5. In the absence of the right words, examples are good
In the parlance of machine learning, a system that can complete a new task without any additional training examples is called “zero shot learning“. Similarly, if you provide one example, that’s “one shot learning”, or just a few examples is “few shot learning”. Providing examples in a prompt to a Gen AI is not learning in the same way that is meant by those terms, but the terms have come to stand in for a similar approach.
Sometimes it’s easier just to give examples to the Gen AI for what you’d like it to do rather than experiment with a range of prompts until you hit upon the perfect one. Frequently, one example is not enough, so a few examples are required. You may also need to combine it with a short prompt to make clear that the Gen AI is to follow the examples as a template for how to respond.
Since the Gen AI first has to guess what to do before it can do it, there’s a risk it will guess the wrong thing. For example, the first screenshot required around five attempts before the Gen AI tool gave the correct response. Another possible approach is to use some examples to have the Gen AI generate the instructions to use in a prompt.
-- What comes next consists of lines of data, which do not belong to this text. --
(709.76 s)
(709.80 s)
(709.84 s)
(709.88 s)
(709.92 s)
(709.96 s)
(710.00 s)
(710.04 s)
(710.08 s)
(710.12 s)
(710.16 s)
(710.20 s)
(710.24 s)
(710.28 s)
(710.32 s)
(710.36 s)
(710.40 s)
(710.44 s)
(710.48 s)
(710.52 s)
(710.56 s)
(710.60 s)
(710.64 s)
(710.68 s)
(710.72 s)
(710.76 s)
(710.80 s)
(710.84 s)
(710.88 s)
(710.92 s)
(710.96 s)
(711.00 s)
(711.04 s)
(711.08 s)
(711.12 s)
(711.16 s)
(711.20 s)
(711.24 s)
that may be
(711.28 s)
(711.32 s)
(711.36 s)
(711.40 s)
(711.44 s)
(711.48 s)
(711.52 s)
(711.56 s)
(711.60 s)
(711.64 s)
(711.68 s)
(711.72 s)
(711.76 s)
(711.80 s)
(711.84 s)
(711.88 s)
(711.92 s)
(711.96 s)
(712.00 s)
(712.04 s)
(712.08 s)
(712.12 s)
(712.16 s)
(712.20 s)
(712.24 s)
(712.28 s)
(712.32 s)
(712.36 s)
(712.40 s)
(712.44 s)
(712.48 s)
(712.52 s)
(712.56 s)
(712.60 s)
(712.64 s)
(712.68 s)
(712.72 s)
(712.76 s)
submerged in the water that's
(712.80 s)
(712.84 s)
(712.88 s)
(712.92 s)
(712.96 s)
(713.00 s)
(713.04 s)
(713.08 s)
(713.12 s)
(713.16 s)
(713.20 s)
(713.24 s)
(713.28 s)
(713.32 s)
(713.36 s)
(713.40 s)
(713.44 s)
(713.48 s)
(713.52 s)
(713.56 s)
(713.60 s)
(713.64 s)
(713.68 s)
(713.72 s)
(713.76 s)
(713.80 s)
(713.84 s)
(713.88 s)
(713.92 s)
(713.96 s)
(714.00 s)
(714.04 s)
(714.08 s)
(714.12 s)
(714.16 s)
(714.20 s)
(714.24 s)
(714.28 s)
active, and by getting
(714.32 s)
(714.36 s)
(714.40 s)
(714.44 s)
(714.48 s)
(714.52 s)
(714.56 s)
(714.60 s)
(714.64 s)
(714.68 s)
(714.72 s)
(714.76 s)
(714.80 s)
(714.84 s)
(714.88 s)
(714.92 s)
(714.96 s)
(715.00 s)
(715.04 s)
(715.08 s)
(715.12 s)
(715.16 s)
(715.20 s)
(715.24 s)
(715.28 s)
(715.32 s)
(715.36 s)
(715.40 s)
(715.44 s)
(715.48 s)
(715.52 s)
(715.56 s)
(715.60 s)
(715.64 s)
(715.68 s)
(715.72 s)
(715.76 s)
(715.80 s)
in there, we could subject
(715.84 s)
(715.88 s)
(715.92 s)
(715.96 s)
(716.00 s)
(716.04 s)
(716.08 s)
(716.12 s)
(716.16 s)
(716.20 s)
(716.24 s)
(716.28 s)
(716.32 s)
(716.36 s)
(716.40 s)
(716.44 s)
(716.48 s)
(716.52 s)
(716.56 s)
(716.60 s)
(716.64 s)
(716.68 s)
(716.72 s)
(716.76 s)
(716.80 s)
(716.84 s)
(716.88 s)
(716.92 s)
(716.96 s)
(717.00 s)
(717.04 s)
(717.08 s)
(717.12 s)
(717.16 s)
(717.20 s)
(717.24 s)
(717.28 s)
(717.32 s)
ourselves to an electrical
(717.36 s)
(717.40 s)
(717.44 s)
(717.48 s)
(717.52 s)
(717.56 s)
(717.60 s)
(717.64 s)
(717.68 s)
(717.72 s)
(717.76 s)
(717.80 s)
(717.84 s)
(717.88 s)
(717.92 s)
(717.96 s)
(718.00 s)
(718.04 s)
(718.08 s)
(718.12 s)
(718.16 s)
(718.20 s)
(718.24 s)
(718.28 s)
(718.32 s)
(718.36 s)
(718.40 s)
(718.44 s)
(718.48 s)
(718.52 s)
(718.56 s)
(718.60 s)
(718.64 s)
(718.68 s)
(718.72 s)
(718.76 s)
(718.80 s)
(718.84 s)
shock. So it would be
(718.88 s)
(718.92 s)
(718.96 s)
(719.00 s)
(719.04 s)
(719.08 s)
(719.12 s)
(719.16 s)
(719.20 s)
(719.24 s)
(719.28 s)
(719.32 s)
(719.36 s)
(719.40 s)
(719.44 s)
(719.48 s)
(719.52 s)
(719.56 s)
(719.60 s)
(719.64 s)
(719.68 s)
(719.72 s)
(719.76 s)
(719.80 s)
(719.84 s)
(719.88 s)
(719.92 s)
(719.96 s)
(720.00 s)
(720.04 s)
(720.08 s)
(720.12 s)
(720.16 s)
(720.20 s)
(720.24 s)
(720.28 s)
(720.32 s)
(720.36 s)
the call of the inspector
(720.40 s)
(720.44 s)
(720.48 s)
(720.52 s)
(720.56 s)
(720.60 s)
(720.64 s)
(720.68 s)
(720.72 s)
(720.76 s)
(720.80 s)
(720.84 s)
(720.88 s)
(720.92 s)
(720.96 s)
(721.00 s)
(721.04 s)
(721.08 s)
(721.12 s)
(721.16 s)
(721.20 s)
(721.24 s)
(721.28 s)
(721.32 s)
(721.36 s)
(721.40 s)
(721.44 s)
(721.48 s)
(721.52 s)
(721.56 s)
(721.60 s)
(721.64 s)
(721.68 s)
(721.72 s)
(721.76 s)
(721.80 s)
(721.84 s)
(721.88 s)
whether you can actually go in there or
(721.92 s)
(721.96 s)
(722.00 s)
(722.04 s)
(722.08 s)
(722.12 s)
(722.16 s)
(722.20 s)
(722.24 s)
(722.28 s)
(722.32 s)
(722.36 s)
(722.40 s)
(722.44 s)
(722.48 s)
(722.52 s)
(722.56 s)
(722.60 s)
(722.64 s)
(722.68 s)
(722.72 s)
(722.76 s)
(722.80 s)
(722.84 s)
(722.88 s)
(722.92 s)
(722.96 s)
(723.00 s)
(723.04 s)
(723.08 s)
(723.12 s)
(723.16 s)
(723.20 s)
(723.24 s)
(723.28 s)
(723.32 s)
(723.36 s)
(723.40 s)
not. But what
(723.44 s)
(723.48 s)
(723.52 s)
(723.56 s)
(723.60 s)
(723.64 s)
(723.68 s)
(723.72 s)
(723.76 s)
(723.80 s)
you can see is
This way, the first guessing step can be skipped in future interactions.
It may take a bit of experimentation to have the Gen AI provide a repeatable set of instructions that does what you want.
Conclusion: The ability for current Gen AI tools to be able to infer an action from examples is rather impressive, but using examples can increase the risk that the prompt is not consistently followed. Providing structure, and descriptive words in any field names and in any introductory instructions can help. Also, perhaps examples can be used to generate a new prompt rather than be used directly.